▸ **ABOUT THIS TASK**: Write out every record below exactly as given. Leave the pictures out.

▸ **EXERCISE INPUT**:
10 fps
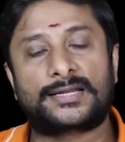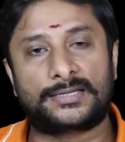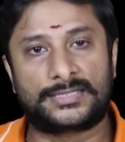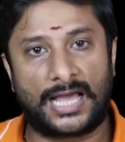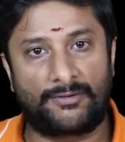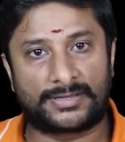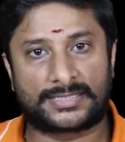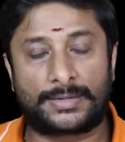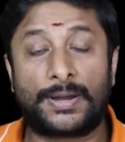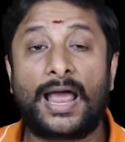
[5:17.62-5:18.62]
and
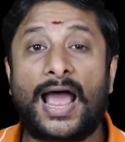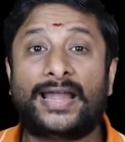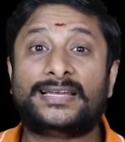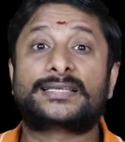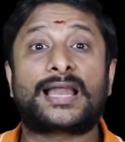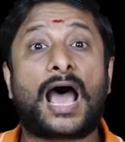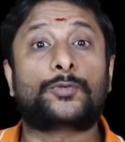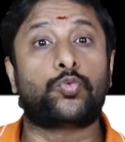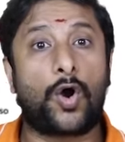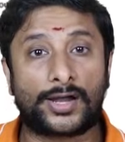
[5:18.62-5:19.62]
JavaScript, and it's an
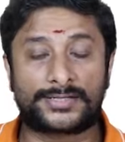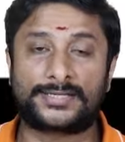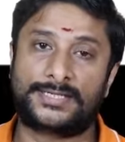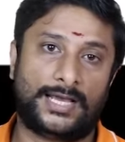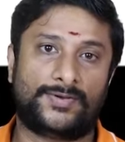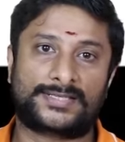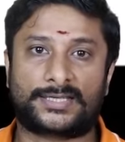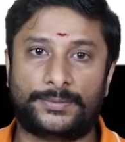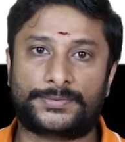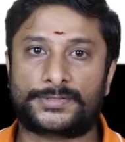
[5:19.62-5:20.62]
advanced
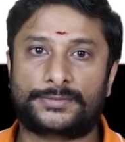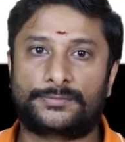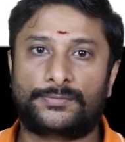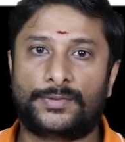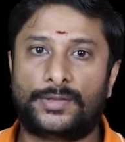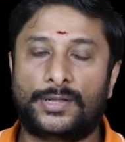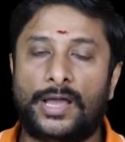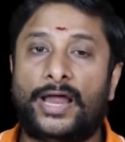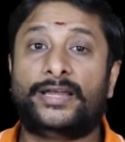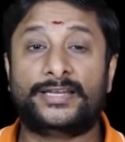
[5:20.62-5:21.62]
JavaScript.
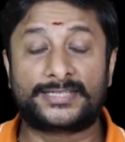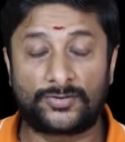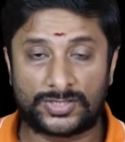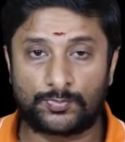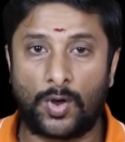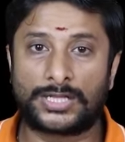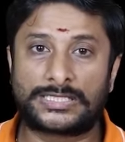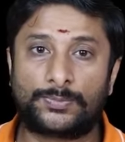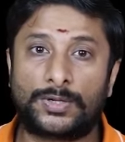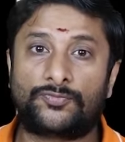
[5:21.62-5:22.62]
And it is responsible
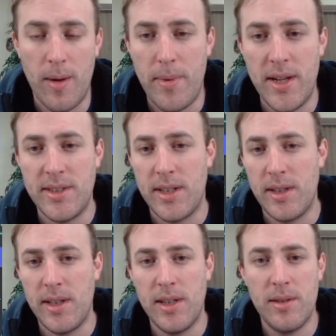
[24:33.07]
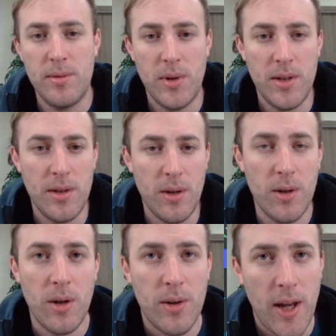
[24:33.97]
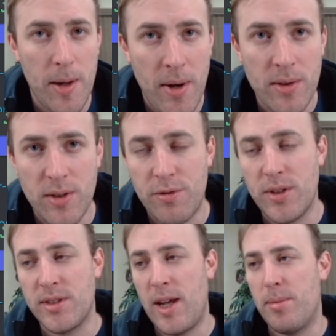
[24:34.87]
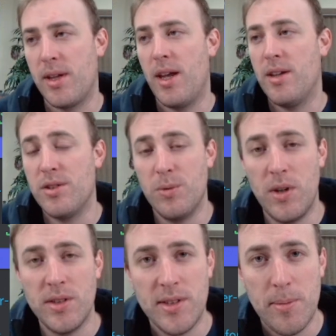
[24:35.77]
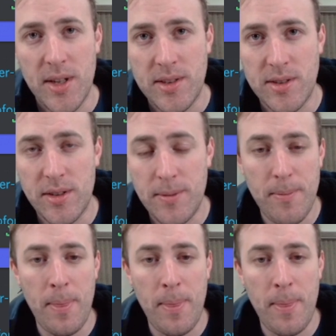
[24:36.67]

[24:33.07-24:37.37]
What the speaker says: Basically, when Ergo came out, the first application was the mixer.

▸ **EXERCISE ANSWER**:
10 fps
[5:17.62-5:18.62]
and
[5:18.62-5:19.62]
JavaScript, and it's an
[5:19.62-5:20.62]
advanced
[5:20.62-5:21.62]
JavaScript.
[5:21.62-5:22.62]
And it is responsible
[24:33.07]
[24:33.97]
[24:34.87]
[24:35.77]
[24:36.67]

[24:33.07-24:37.37]
What the speaker says: Basically, when Ergo came out, the first application was the mixer.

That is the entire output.